TEGAL (SUARABARU.ID) – Nelayan Kota Tegal resah dan keberatan atas Peraturan Pemerintah (PP) Nomor 85 Tahun 2021 tentang tarif atas jenis Penerimaan Negara Bukan Pajak (PNBP) yang melambung hingga 400 persen.
“Kami menyampaikan keberatan terkait dengan kenaikan PNBP serta aturan turunannya Keputusan Menteri Nomor 86,87 Tahun 2021 yang mengatur tentang harga patokan ikan,” kata Ketua HNSI (Himpunan Nelayan Seluruh Indonesia) Kota Tegal H Riswanto.
Riswanto mengatakan, dulu nelayan melaut selama satu tahun membayar di awal sebesar Rp 90 juta saja berat namun, masih tetap bisa jalan. Apa lagi dari Rp 90 juta naik 400 persen menjadi sekira Rp 400 juta pihaknya merasa keberatan.
“Yang kemarin dihantam masa pandemi kita saja masih kembang-kempis, naik hingga 400 persen ini sangat memberatkan sekali,” ujar Riswanto.
Dengan kebijakan tersebut Riswanto berharap pemerintah pusat untuk mengevaluasi kembali. Terkait harga patokan ikan di daerah yang tidak sama dengan harga patokan yang sudah ditentukan oleh Kementrian Kelautan dan Perikanan melalui Keputusan Menteri Nomor 86 dan 87 Tahun 2021.
Riswanto mencontohkan untuk harga ikan sesuai rata-rata di TPI atau bayer sebesar Rfftp 50 ribu per kg namun, setelah sampaikan Ke KKP justru harganya malah sebesar Rp 75 ribu.

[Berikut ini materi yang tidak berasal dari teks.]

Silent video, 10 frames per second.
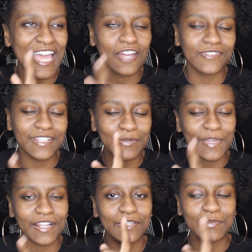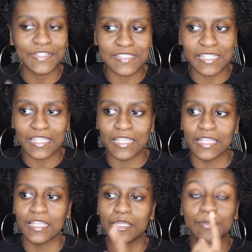African American Music
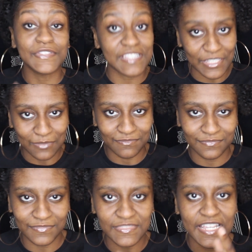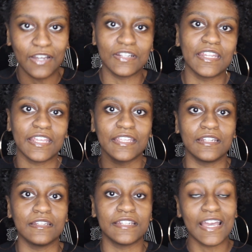Museum down
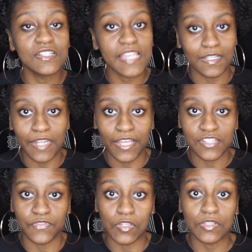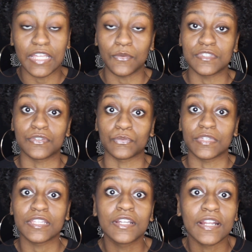in downtown Nashville. That was a
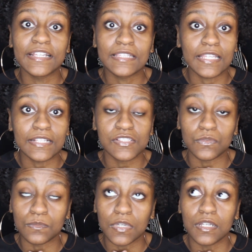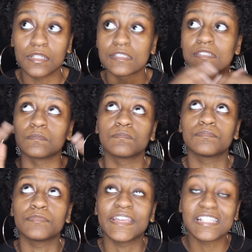really great thing to
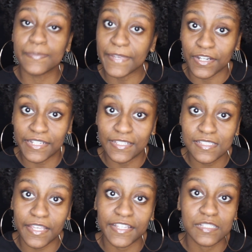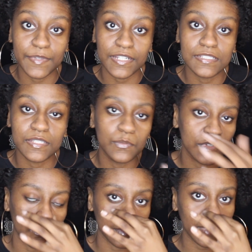experience. I experienced it
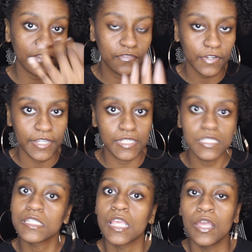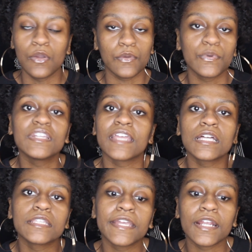with one of my friends. We went
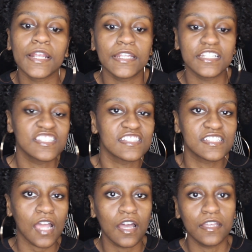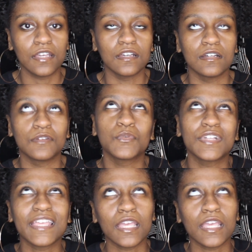down there and it just taught, well,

“Seperti harga ikan kunir selisih harganya sangat tinggi. Apa bila di daerah Kota Tegal misal harganya Rp 4 ribu per kg namun, diaturan lebih dari Rp 4 ribu lebih. Hal itu berpengaruh pada hitungan komposisi dari pada PHP yang akan kita bayarkan pada pra,” kata Riswanto.
Riswanto berharap kalaupun ada kenaikan dan negara memang sedang membutuhkan anggaran dari sektor pajak perikanan teman-teman nelayan tidak keberatan untuk bayar pajak namun seyogyanya hitungannya jangan 400 persen.
“Dari Rp 90 juta naik menjadi Rp 100 juta per tahun teman-teman nelayan mungkin masih bisa jalan,” kata Riswanto.
Dijelaskan, karena jaring tarik berkantong diawal PP baru, setelah pulang dari melaut tentu tidak mendapatkan SIUP (Surat Izin Usaha Perikanan) dan SIPI (Surat Izin Penangkapan Ikan) manakala tidak membayar pra sebesar sekira Rp 400 juta, itu harus bayar diawal. Apa bila tidak bayar tentu tidak diterbitkan SIUP SIPI yang alat tangkap jaring berkantong. Jadi akan menjadi dampak berhentinya beroperasi kapal-kapal di Kota Tegal yang jumlahnya ratusan.
“Peraturan baru diterbitkan pad 20 September 2021 secara otomatis sudah berlaku dilapangan dan apabila dipaksakan melaut, tentu akan beresiko berhadapan dengan aparat penegak hukum di laut karena kita tidak ada dokumen yang namanya SIUP dan SIPI yang kita bayarkan,” ungkap Riswanto.
Pemilik kapal asal Muarareja, Kota Tegal Yusuf Baehaqi menambahkan, kebijakan pemerintah sangat memberatkan nelayan. Di tengah wabah pandemi Covid-19 yang belum usai, mestinya KKP harus punya rasa keprihatinan terhadap nasib nelayan, bukan malah menaikkan PHP (Pungutan Hasil Perikanan).
“Dengan kebijakan tersebut, nahkoda, ABK dan nelayan kasihan kerja tapi tidak dapat uang,” ujarnya.
Terpisah menanggapi keresahan para nelayan, Wali Kota Tegal Dedy Yon Supriono menyampaikan bahwa kebijakan tersebut merupakan dari pemerintah pusat.
“Alangkah baiknya nelayan beraudiensi ke DPR RI yang dihadiri oleh KKP untuk menyalurkan aspirasinya. Pemerintah Kota Tegal juga telah memberikan bantuan beras paceklik sebanyak 108 ton sejumlah sekira Rp 1.250.000.900
untuk 5.870 nelayan dan 891 kapal,” singkat Dedy Yon.